All of lore.kernel.org
 help / color / mirror / Atom feed
From: Johannes Weiner <jweiner@redhat.com>
To: "Paul E. McKenney" <paulmck@linux.vnet.ibm.com>
Cc: Andrea Arcangeli <aarcange@redhat.com>,
	Michel Lespinasse <walken@google.com>,
	Minchan Kim <minchan.kim@gmail.com>,
	Hugh Dickins <hughd@google.com>,
	linux-mm@kvack.org, Andrew Morton <akpm@linux-foundation.org>,
	Rik van Riel <riel@redhat.com>, Mel Gorman <mgorman@suse.de>,
	KOSAKI Motohiro <kosaki.motohiro@jp.fujitsu.com>,
	Shaohua Li <shaohua.li@intel.com>
Subject: Re: [RFC PATCH 0/3] page count lock for simpler put_page
Date: Fri, 12 Aug 2011 19:56:18 +0200	[thread overview]
Message-ID: <20110812175618.GC29086@redhat.com> (raw)

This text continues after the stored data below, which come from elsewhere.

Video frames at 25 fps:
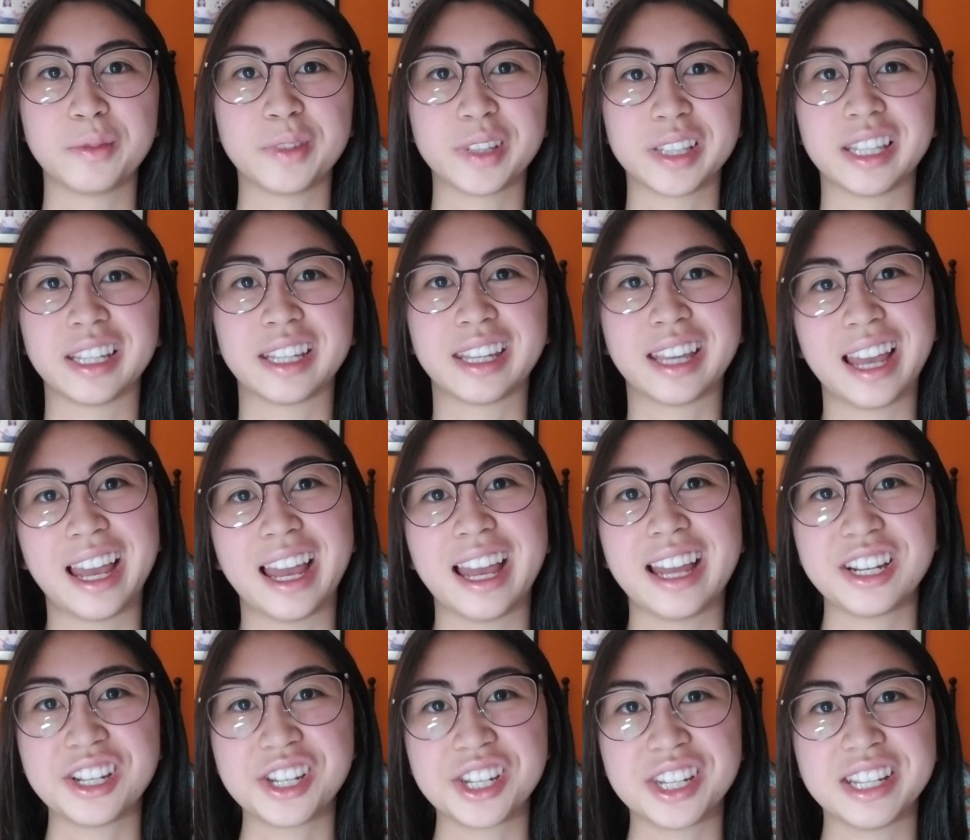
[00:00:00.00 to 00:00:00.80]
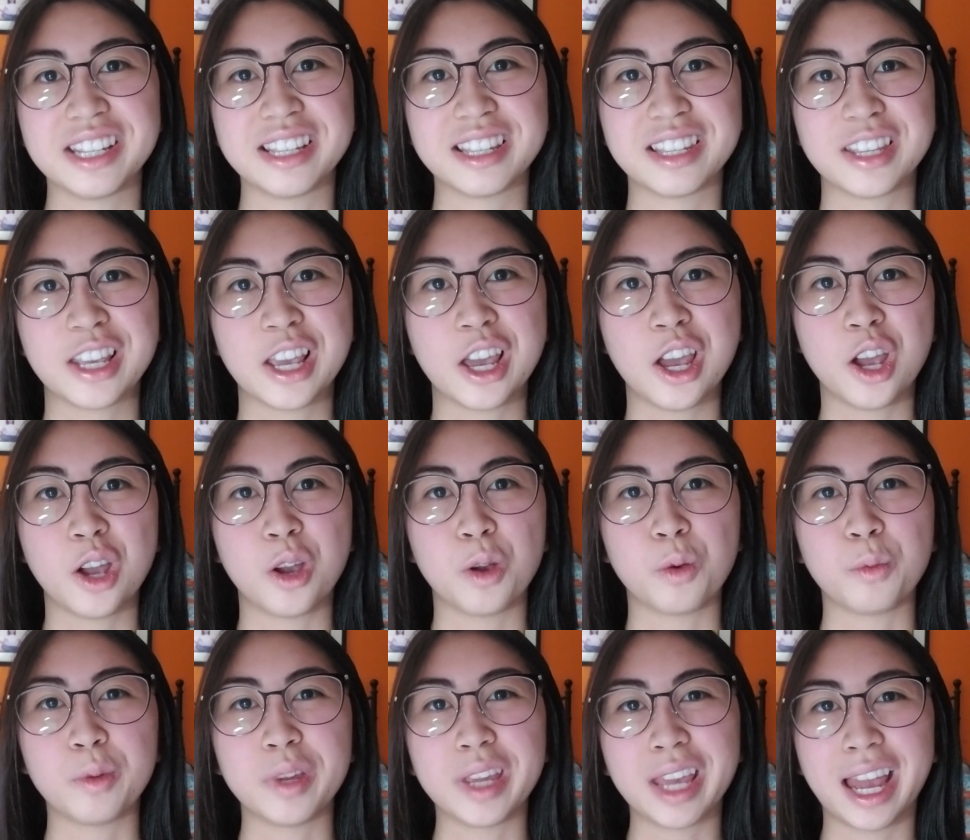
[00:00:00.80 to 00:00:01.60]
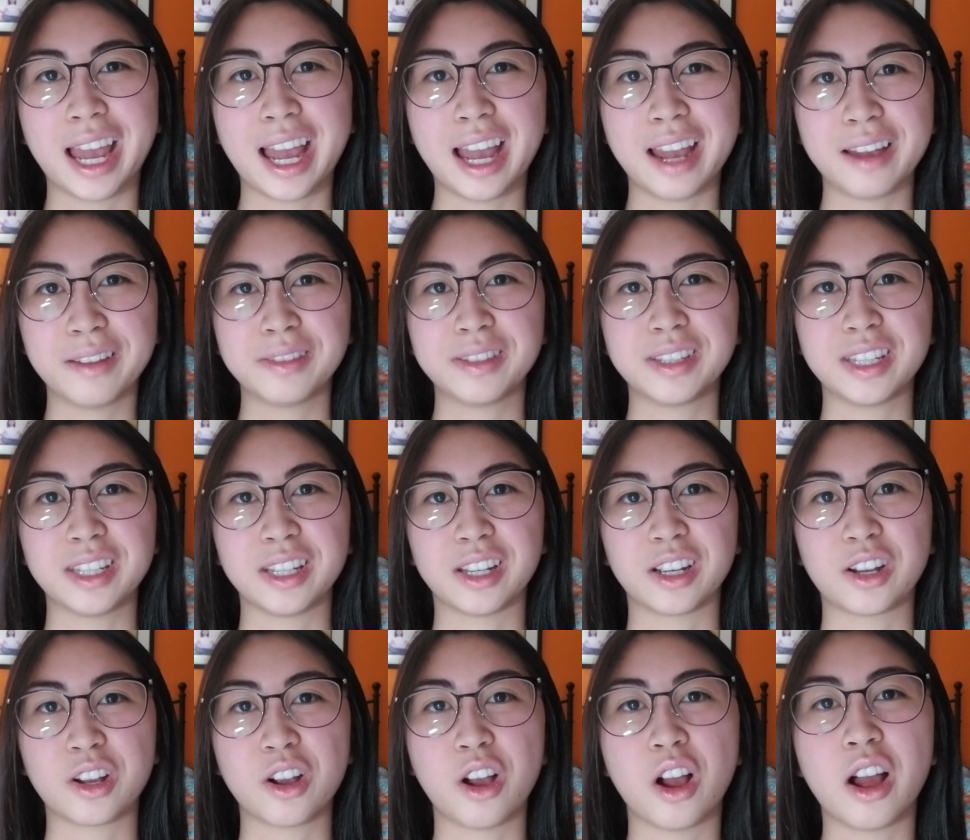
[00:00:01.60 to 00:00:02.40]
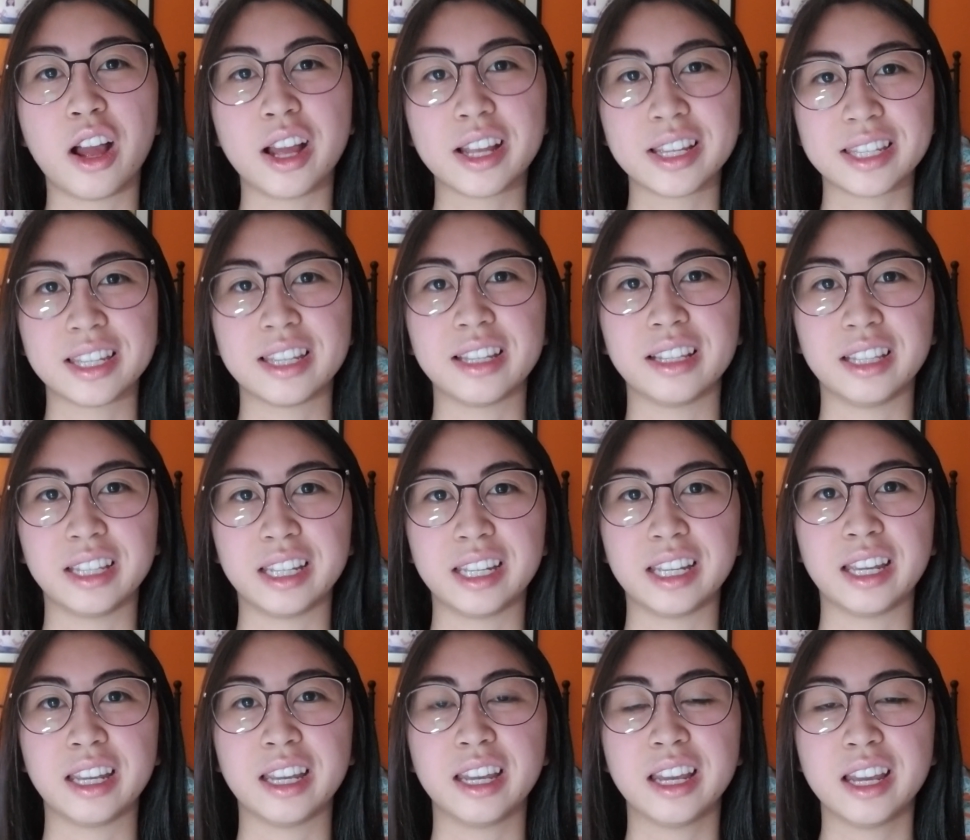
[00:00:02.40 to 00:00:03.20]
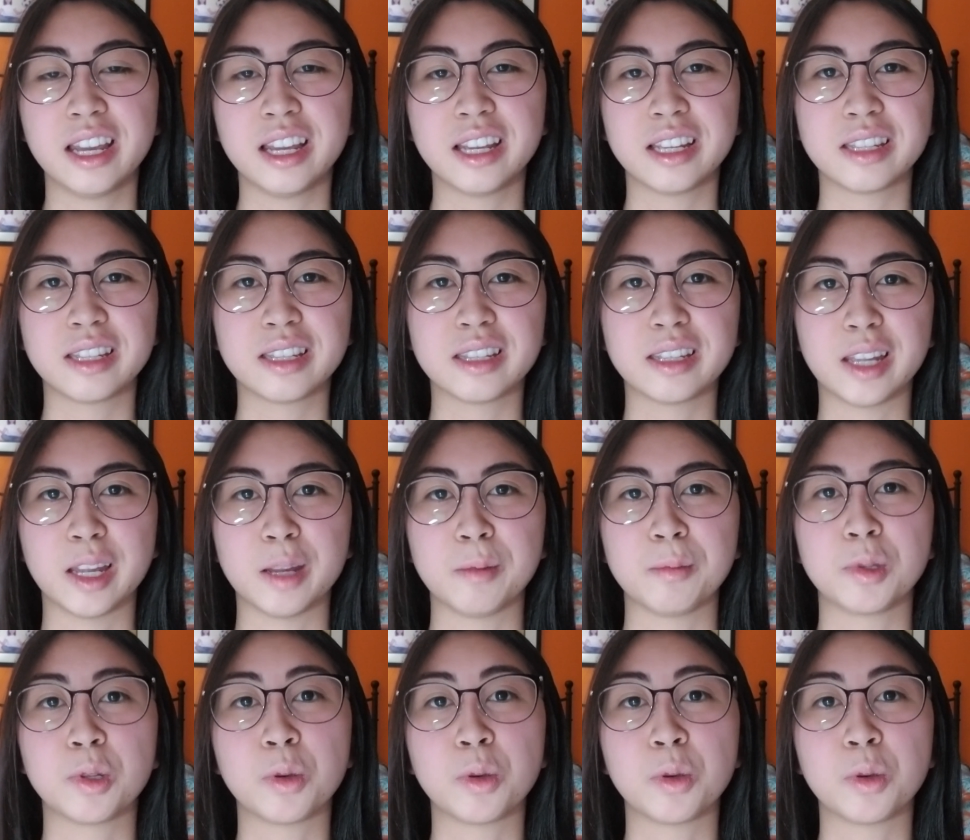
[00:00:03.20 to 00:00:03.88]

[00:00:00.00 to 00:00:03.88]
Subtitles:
But the catch is we have to constantly step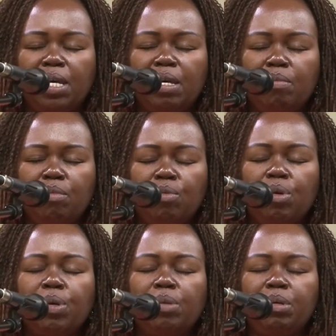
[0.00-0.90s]
him, we
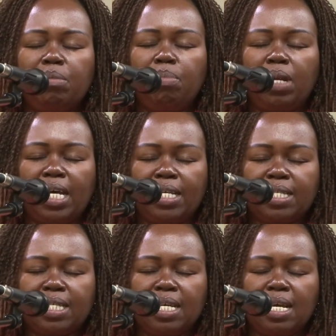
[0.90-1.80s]
will be
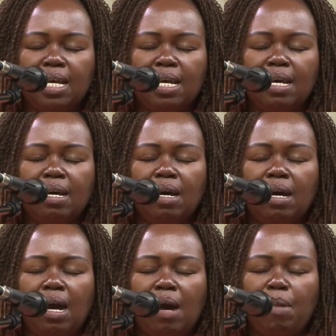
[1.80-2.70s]
blessed.
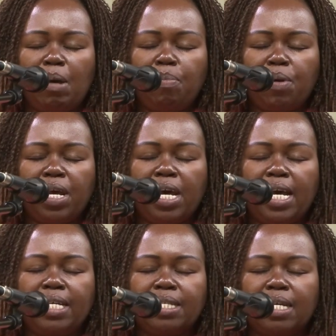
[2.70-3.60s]
My prayer
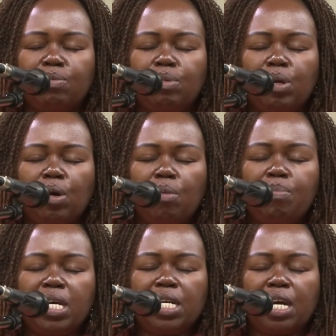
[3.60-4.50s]
is that we will all
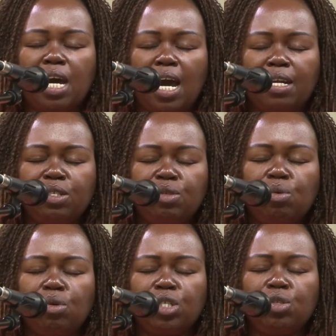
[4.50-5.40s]
be encouraged to
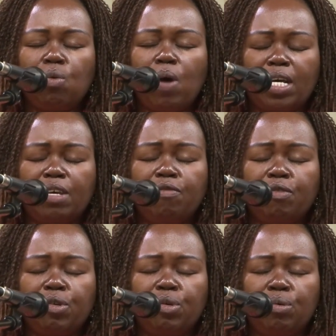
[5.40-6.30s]
continue working
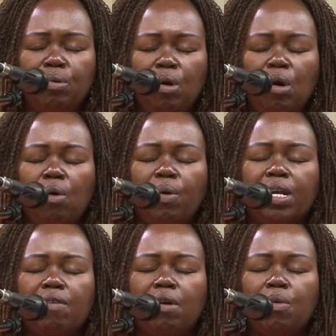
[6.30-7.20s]
for you
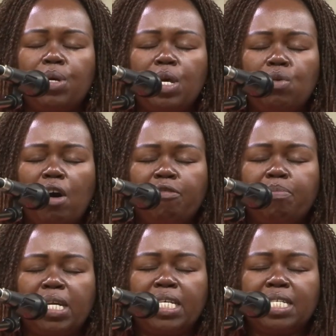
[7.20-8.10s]
wherever you have
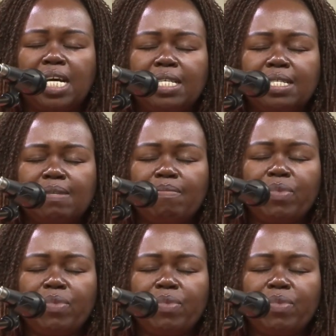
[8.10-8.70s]
placed us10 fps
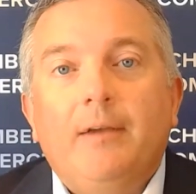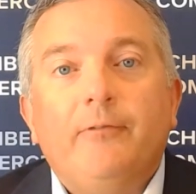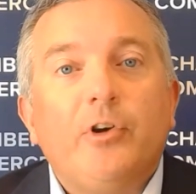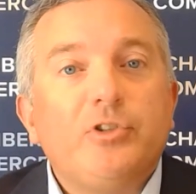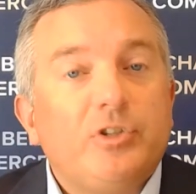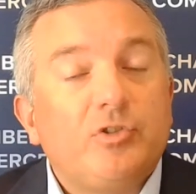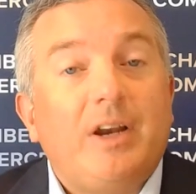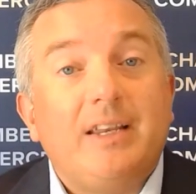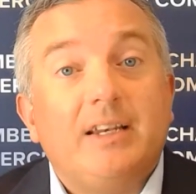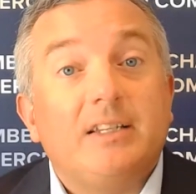First is
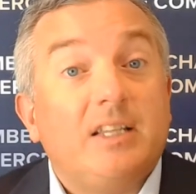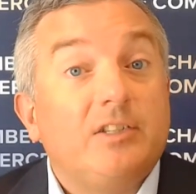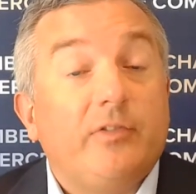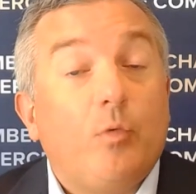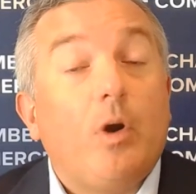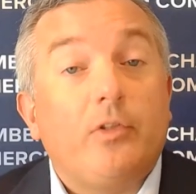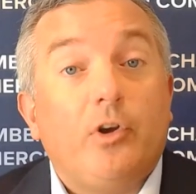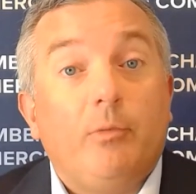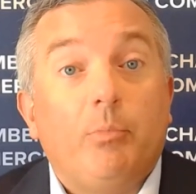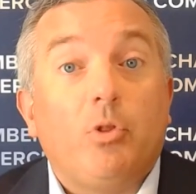trying to get a sense of where
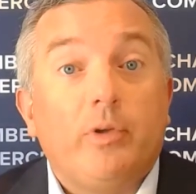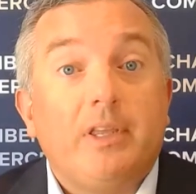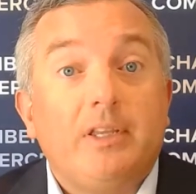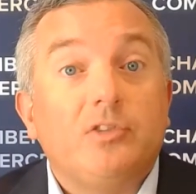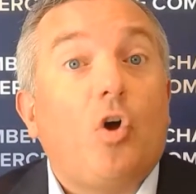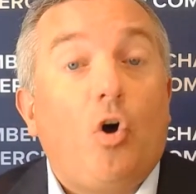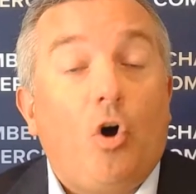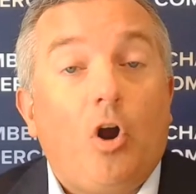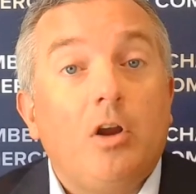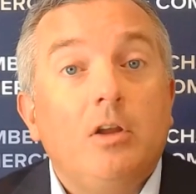their employees
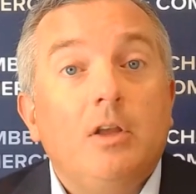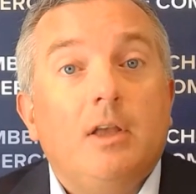are.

In-Reply-To: <20110812174136.GM2395@linux.vnet.ibm.com>

On Fri, Aug 12, 2011 at 10:41:36AM -0700, Paul E. McKenney wrote:
> On Fri, Aug 12, 2011 at 06:57:49PM +0200, Johannes Weiner wrote:
> > On Fri, Aug 12, 2011 at 09:08:13AM -0700, Paul E. McKenney wrote:
> > > On Fri, Aug 12, 2011 at 05:36:16PM +0200, Andrea Arcangeli wrote:
> > > > On Tue, Aug 09, 2011 at 04:04:21AM -0700, Michel Lespinasse wrote:
> > > > > - Use my proposed page count lock in order to avoid the race. One
> > > > > would have to convert all get_page_unless_zero() sites to use it. I
> > > > > expect the cost would be low but still measurable.
> > > > 
> > > > I didn't yet focus at your problem after we talked about it at MM
> > > > summit, but I seem to recall I suggested there to just get to the head
> > > > page and always take the lock on it. split_huge_page only works at 2M
> > > > aligned pages, the rest you don't care about. Getting to the head page
> > > > compound_lock should be always safe. And that will still scale
> > > > incredibly better than taking the lru_lock for the whole zone (which
> > > > would also work). And it seems the best way to stop split_huge_page
> > > > without having to alter the put_page fast path when it works on head
> > > > pages (the only thing that gets into put_page complex slow path is the
> > > > release of tail pages after get_user_pages* so it'd be nice if
> > > > put_page fast path still didn't need to take locks).
> > > > 
> > > > > - It'd be sweet if one could somehow record the time a THP page was
> > > > > created, and wait for at least one RCU grace period *starting from the
> > > > > recorded THP creation time* before splitting huge pages. In practice,
> > > > > we would be very unlikely to have to wait since the grace period would
> > > > > be already expired. However, I don't think RCU currently provides such
> > > > > a mechanism - Paul, is this something that would seem easy to
> > > > > implement or not ?
> > > 
> > > It should not be hard.  I already have an API for rcutorture testing
> > > use, but it is not appropriate for your use because it is unsynchronized.
> > > 
> > > We need to be careful with what I give you and how you interpret it.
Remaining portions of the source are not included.